[Exercise directions]: Find the word "video" in the data. Return every line where it appears.

··· Data section

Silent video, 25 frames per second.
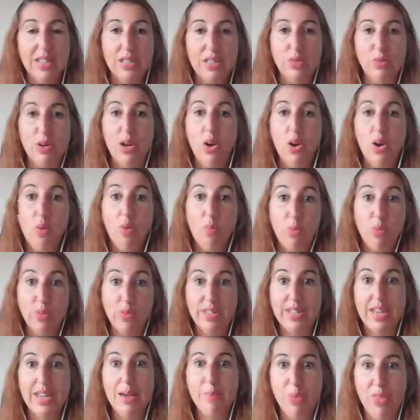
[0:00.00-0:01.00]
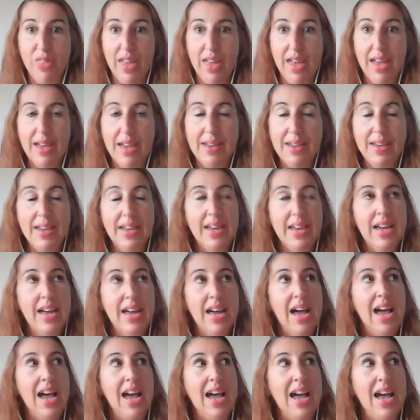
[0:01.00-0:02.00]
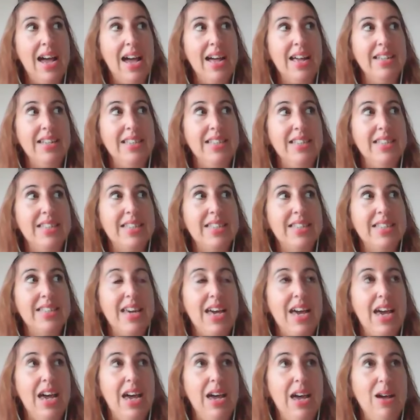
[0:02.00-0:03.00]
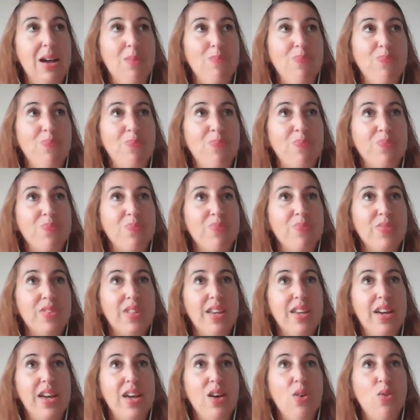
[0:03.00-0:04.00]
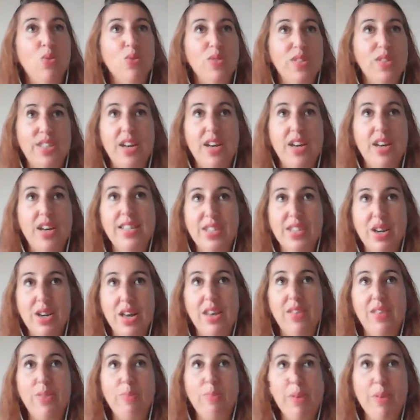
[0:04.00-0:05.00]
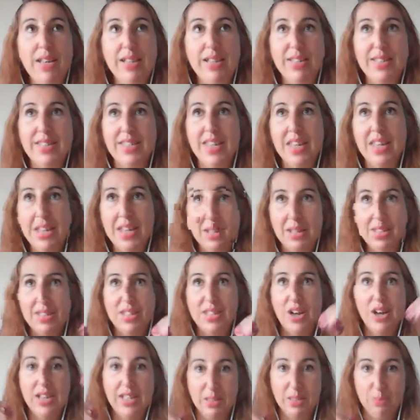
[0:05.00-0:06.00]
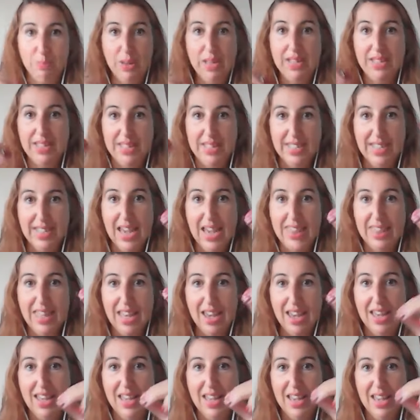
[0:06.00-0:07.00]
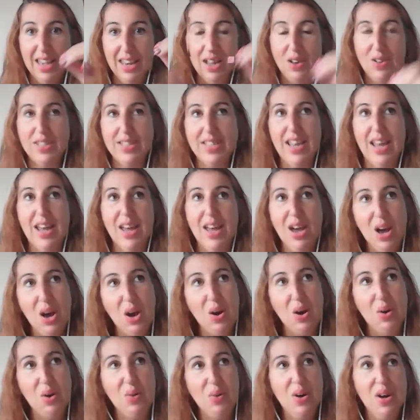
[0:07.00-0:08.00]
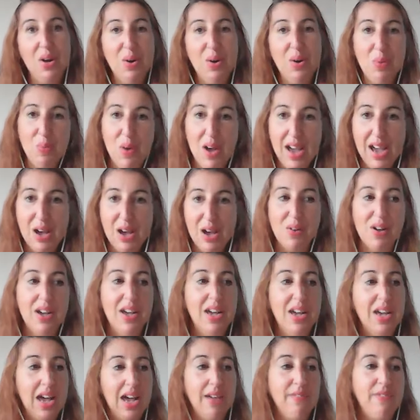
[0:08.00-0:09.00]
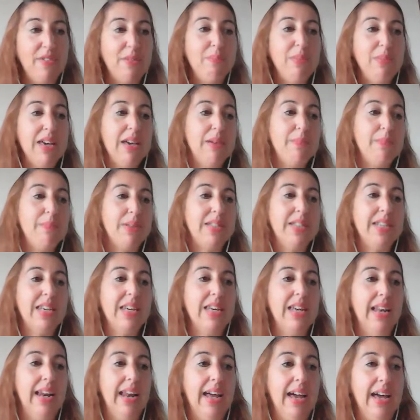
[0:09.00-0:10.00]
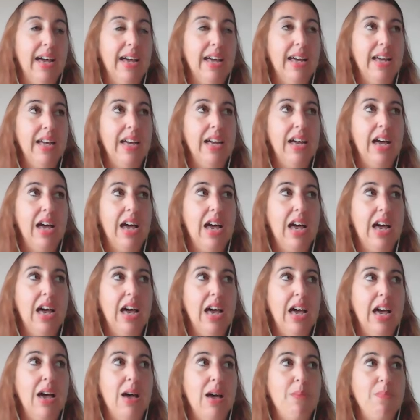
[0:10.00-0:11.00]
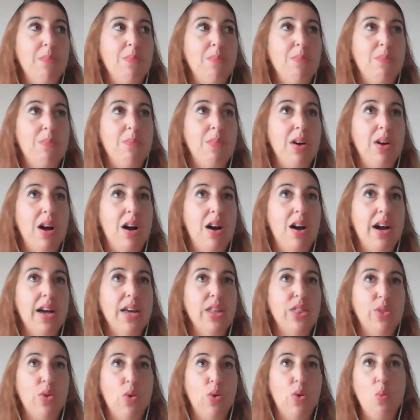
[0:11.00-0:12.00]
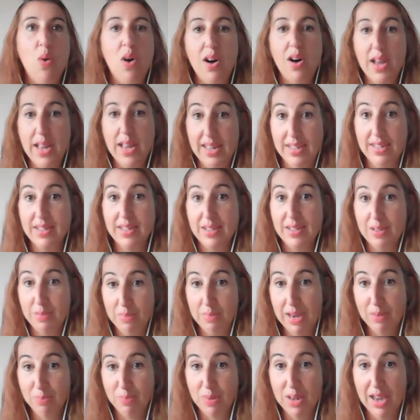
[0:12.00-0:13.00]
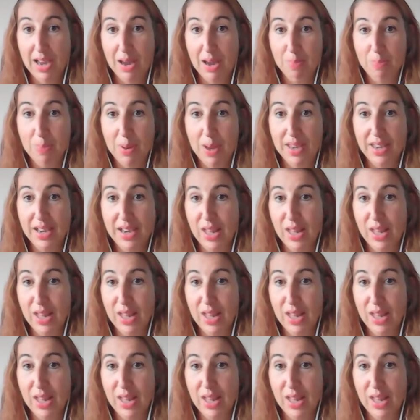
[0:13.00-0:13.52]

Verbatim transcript: into a lot more depth there, mm. and um, it all started to kind of, the bits started to piece together, and I was like, oh, wow. And for me in particular, um, I thought wine made me happy.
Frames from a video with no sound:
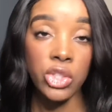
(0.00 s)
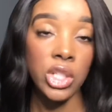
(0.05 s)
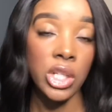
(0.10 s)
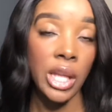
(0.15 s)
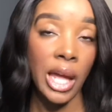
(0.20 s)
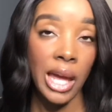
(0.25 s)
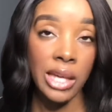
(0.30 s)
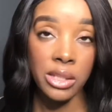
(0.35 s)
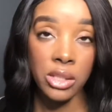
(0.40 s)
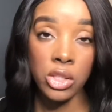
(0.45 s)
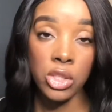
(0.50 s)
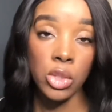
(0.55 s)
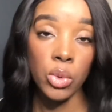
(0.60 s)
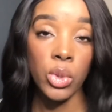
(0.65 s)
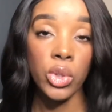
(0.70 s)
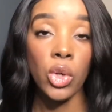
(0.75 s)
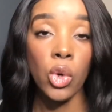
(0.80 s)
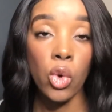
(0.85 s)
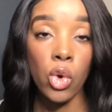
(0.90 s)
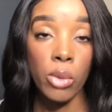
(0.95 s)
It has to do
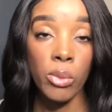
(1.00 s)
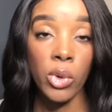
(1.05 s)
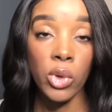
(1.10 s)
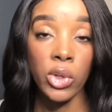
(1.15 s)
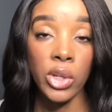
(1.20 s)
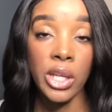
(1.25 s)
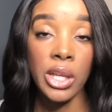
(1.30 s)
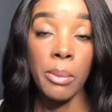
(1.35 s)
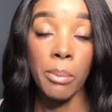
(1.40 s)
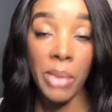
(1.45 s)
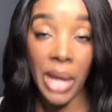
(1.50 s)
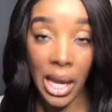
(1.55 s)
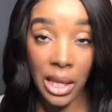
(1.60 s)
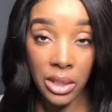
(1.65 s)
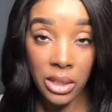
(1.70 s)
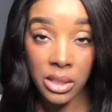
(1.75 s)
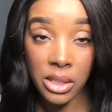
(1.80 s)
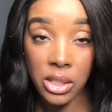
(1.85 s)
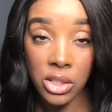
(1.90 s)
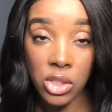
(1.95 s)
with a hormonal
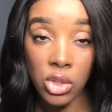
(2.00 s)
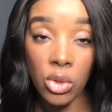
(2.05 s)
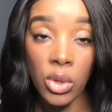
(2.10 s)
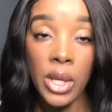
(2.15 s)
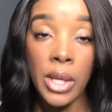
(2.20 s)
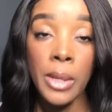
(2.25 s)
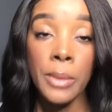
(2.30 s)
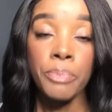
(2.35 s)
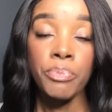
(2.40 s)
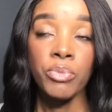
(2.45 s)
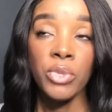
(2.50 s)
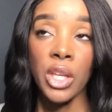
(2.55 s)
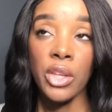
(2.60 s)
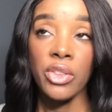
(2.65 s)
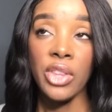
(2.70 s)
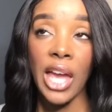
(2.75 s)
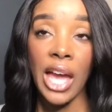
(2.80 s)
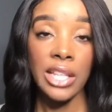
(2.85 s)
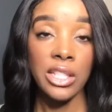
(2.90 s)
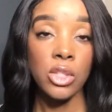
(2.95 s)
imbalance. And so
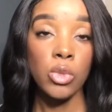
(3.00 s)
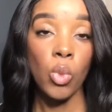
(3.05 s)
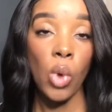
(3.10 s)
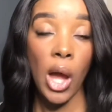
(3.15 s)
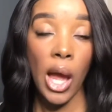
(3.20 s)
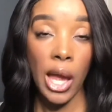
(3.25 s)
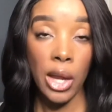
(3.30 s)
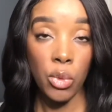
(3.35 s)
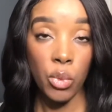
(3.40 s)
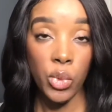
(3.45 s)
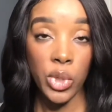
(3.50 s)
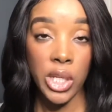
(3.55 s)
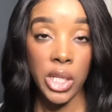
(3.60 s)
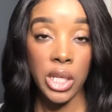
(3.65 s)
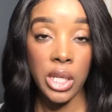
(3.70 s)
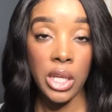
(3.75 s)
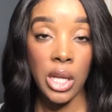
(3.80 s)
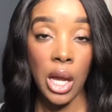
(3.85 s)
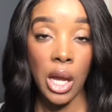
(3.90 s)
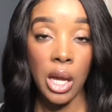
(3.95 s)
that's why
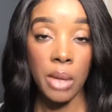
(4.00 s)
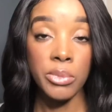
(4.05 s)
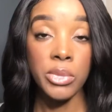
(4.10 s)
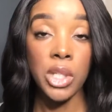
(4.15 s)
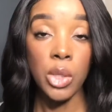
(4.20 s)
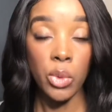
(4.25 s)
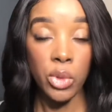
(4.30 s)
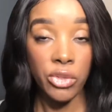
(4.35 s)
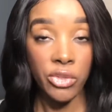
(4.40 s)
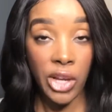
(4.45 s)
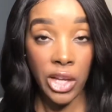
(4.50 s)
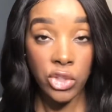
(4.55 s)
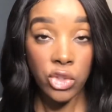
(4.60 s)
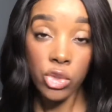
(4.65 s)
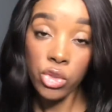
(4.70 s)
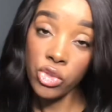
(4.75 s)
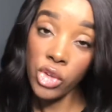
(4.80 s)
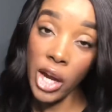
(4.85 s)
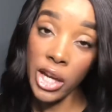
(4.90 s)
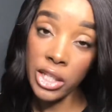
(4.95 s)
we deal with vaginal
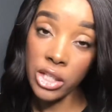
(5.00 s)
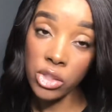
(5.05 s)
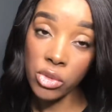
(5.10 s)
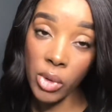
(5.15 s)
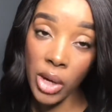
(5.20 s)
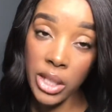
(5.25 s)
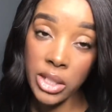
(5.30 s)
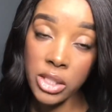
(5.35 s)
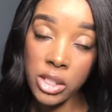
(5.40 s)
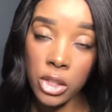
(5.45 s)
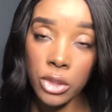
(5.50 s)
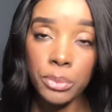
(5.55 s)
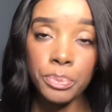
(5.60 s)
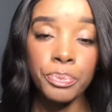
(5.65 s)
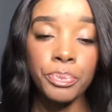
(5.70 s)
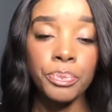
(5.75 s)
dryness, right? So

······

[Exercise solution]:
Silent video, 25 frames per second.
Frames from a video with no sound:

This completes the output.